Apesar de também gostar de heróis, zumbis e vampiros, não me furto a perguntar: por que temos dado mais audiência a esses seres e suas catástrofes do que aos relacionamentos e aos afetos? Que estágio humano e cultural é esse que atingimos em que as emoções, os dramas e os romances perdem lugar para as tensões, os medos e sobressaltos? Por que assistir situações afetivas, semelhantes às nossas, parece ter se tornado algo enfadonho? Por que as personagens e situações mais irreais parecem ser mais excitantes? E saindo da TV, como os vampiros e falsos heróis, disfarçados de políticos, em nosso país, conseguem a tamanha audiência que os mantém em seus postos? Como podem os discursos fajutos de bondade desses vilões convencerem a tantos?
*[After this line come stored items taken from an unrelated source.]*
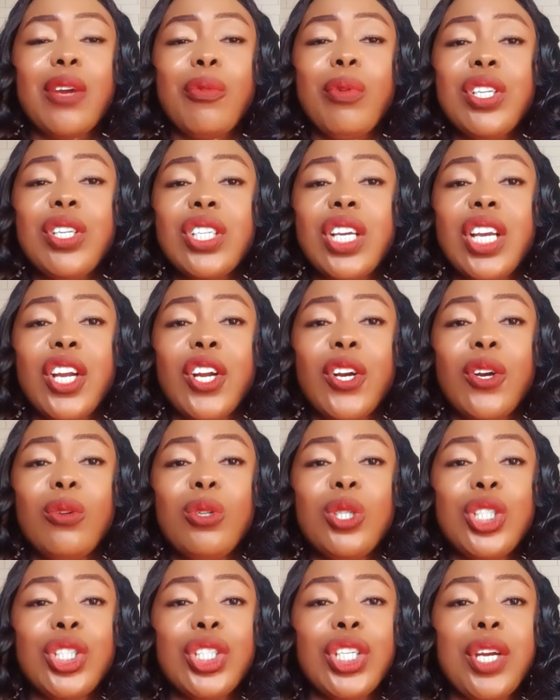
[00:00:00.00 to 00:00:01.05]
which
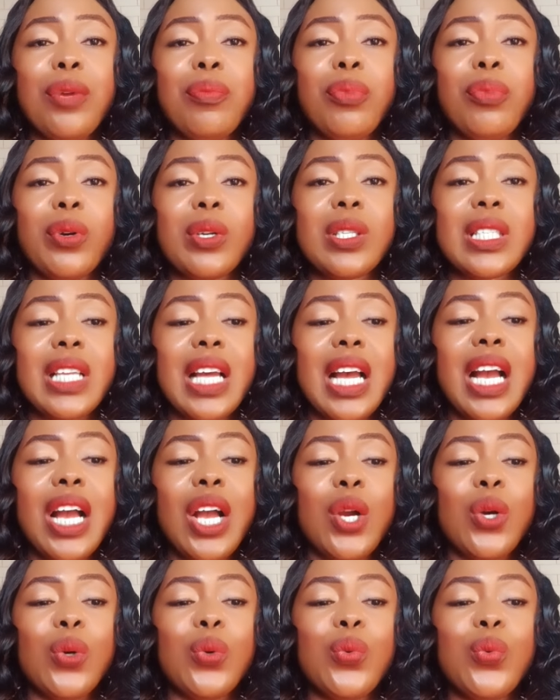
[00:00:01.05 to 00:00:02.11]
includes shea butter,
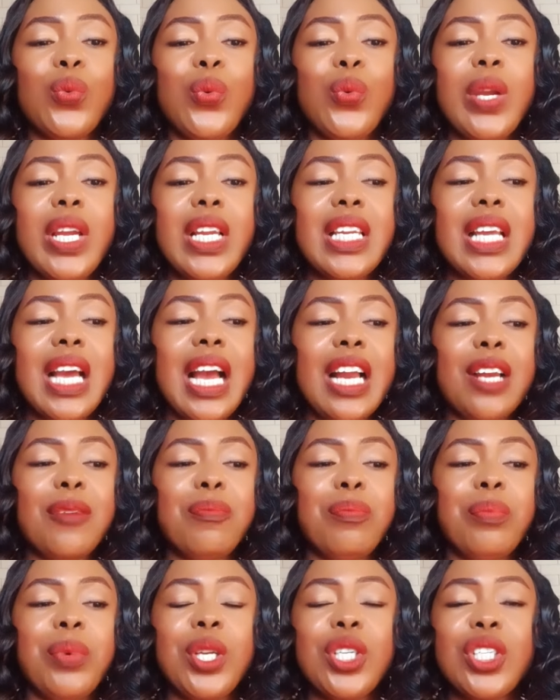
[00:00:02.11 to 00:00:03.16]
wheat,
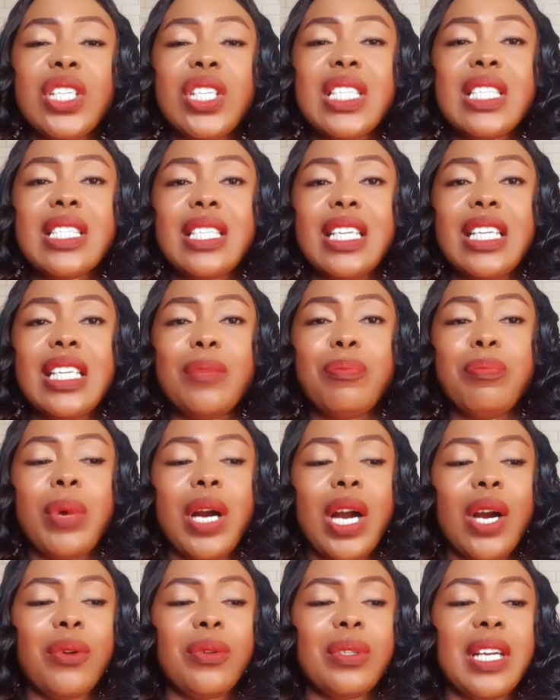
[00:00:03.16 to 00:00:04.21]
and peach seed
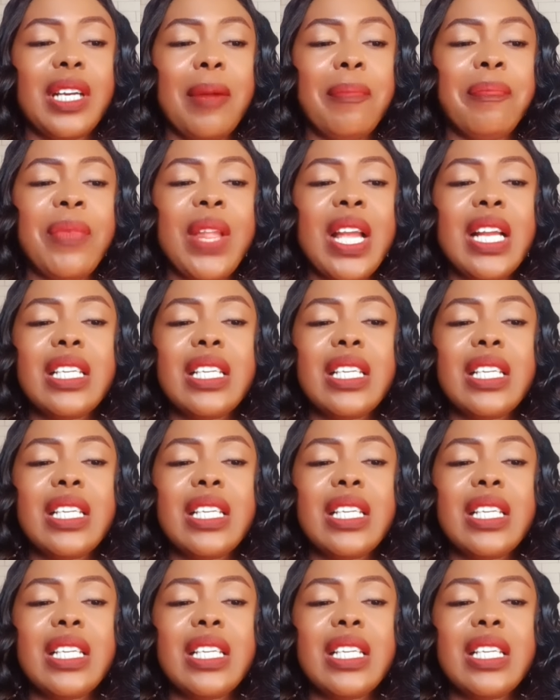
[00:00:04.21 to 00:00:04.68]
powder.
Recordo de uma passagem de Stephen Rebello, em seu livro sobre os bastidores de Psicose, ao comentar que, nesse filme, de 1960, o monstro é um humano comum, a maldade está dentro de casa, o matador é alguém da família. Esse tipo de produção artística que reposiciona nosso cotidiano diante de nossos olhos sempre me toca de maneira especial. Penso também que os heróis, zumbis e vampiros das séries podem ser metáforas potentes, imagens plurissignificativas, a depender de como os vemos e interpretamos. Já os vampiros sugadores que têm assento no congresso nacional, a exemplos dos que Jean Wyllys costuma criticar, precisam ser exterminados e sua audiência precisa ser despertada dos feitiços, hipnoses e bençãos que a imbeciliza. Oxalá nossa capacidade interpretativa nos possibilite usar e analisar os personagens que consumimos, dando-lhes significados que ressignifiquem nossas vivências cotidianas.
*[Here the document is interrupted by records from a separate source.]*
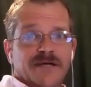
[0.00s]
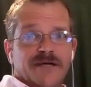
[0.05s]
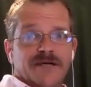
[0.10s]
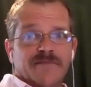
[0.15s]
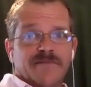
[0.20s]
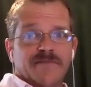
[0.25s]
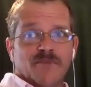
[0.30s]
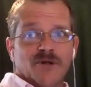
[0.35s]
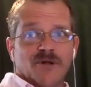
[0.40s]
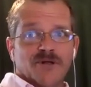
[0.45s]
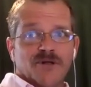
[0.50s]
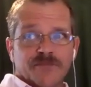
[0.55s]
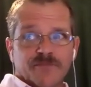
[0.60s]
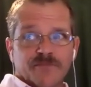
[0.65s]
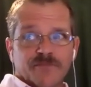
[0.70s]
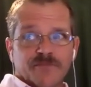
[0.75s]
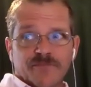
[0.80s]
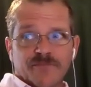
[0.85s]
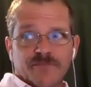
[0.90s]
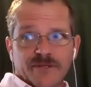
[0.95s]

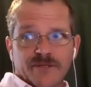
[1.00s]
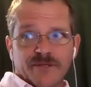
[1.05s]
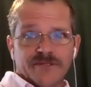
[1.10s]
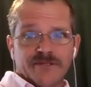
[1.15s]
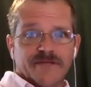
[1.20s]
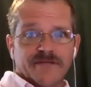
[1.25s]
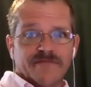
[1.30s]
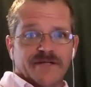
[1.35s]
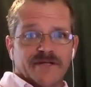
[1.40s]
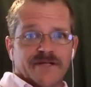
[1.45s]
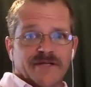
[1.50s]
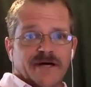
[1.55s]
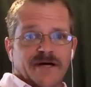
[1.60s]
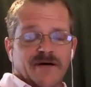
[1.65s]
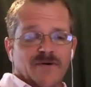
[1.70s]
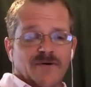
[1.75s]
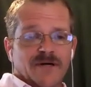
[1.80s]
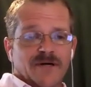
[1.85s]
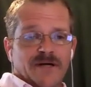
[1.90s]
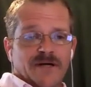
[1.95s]
multiple builds of it
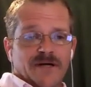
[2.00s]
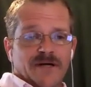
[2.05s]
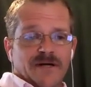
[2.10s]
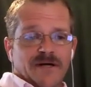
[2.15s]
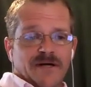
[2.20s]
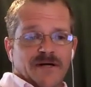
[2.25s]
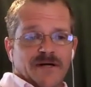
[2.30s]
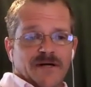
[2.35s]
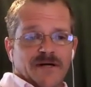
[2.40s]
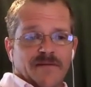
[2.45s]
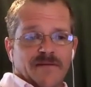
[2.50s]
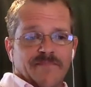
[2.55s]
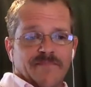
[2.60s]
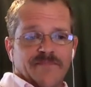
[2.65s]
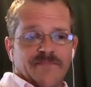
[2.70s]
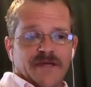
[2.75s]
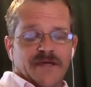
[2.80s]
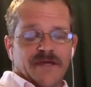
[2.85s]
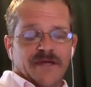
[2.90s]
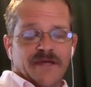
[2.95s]
now.
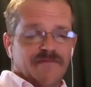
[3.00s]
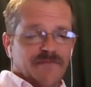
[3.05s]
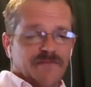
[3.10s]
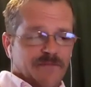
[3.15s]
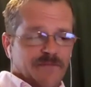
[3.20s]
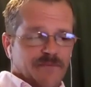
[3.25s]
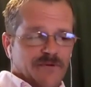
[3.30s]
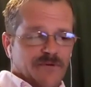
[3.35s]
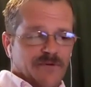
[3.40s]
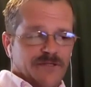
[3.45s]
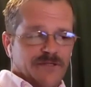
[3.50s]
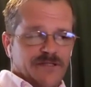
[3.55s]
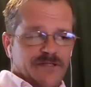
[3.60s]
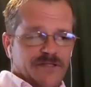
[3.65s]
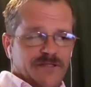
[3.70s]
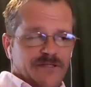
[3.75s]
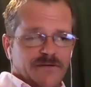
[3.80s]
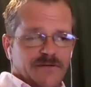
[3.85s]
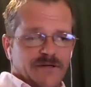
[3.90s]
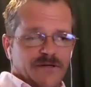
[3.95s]
And Flipboard,
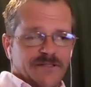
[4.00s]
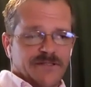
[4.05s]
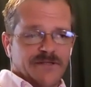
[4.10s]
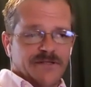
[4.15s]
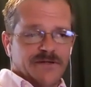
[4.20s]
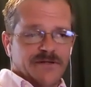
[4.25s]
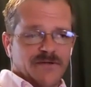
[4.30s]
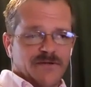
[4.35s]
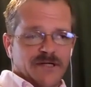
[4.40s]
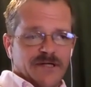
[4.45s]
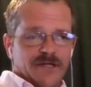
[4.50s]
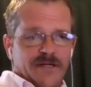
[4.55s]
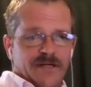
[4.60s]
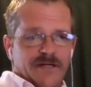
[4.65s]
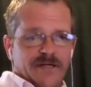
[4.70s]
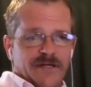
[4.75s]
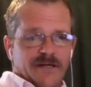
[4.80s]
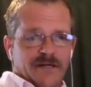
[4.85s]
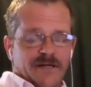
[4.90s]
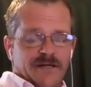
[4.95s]
too, also
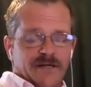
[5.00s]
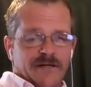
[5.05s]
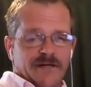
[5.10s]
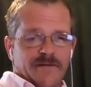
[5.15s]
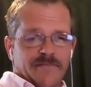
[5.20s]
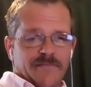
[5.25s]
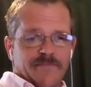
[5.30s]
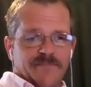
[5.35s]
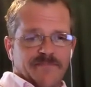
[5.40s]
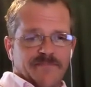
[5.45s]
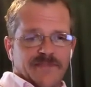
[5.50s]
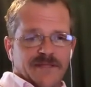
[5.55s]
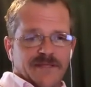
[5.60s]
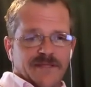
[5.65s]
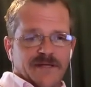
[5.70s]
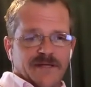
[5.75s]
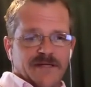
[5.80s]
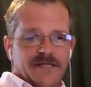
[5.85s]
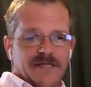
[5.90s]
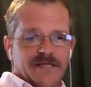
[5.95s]

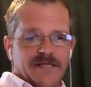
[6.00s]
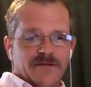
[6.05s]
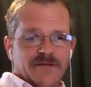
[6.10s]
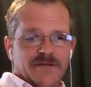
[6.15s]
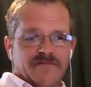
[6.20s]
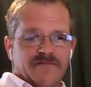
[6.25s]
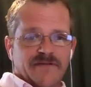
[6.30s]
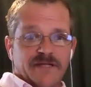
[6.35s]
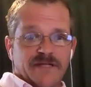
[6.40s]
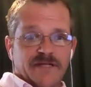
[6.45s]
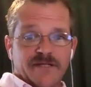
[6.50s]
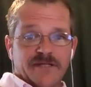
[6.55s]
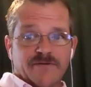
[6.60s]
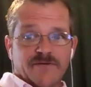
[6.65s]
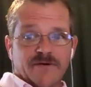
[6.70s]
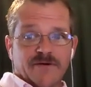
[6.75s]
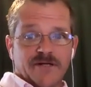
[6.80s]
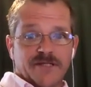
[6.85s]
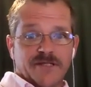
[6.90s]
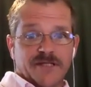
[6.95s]
has held events
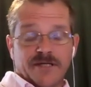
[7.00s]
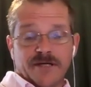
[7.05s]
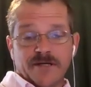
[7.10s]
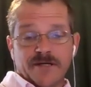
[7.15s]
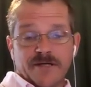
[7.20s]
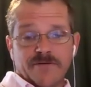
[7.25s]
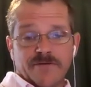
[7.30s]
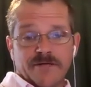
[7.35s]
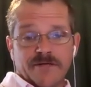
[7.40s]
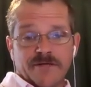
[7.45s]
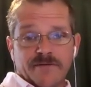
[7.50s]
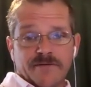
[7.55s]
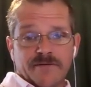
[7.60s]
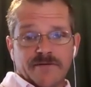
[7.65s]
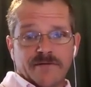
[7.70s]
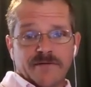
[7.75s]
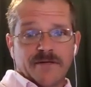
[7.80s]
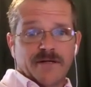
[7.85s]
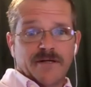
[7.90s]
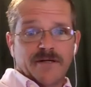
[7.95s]
across the country
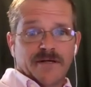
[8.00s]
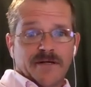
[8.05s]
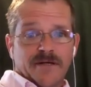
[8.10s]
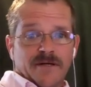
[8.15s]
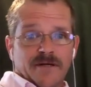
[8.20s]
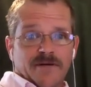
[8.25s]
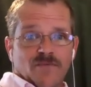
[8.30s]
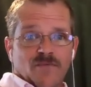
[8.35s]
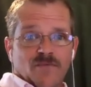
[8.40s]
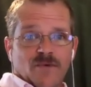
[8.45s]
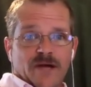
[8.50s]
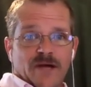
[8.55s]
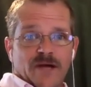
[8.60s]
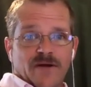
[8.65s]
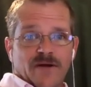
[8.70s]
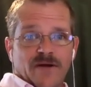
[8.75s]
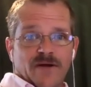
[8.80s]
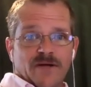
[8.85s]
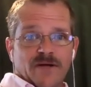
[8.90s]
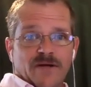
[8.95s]
where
Quando sexo tem a ver com política... Num dos episódios da série "Sex and the City", Carrie namora um político de Manhattan. Ao negar-se a realizar uma das fantasias sexuais do nobre político (mijar nele durante a relação sexual), Carrie tem seu namoro rompido. Ao romper, o político alegou que namorar com uma colunista de jornal que escreve sobre sexo e relacionamentos não era bom para sua campanha e imagem pública. Mijar nele, sim. Escrever sobre sexo, não. Tudo e todos que expressam de modo mais aberto traços de nossa humana sexualidade - principio da vida e do prazer - causam diversificados tipos de frenesi. Sexo ainda é tabu, é visto como sujeira, precisa ser mantido no privado. As tantas e reais sujeiras feitas com a política, os direitos humanos, os cofres e os espaços públicos, crescem e se multiplicam sem qualquer preservativo, precaução, cuidado.
Dessas anotações e imagens, fica a saudade das Negas, da Carrie e seu sexo divertido, bonito e digno, suas relações e vivências tão semelhantes às nossas. Fica a saudade de séries como Sex and the City, Friends, Six Feet Under, One Tree Hill, Brothers & Sisters e tantas outras que davam a ver as relações humanas e cotidianas sem tantos artifícios. Ficam apelos para que mais defensores das minorias sexuais, como o Homem Maravilha (codinome dado a Jean Wyllys no BBB 5), possam se expressar e fazer política de modos mais honestos, benéficos e transparentes.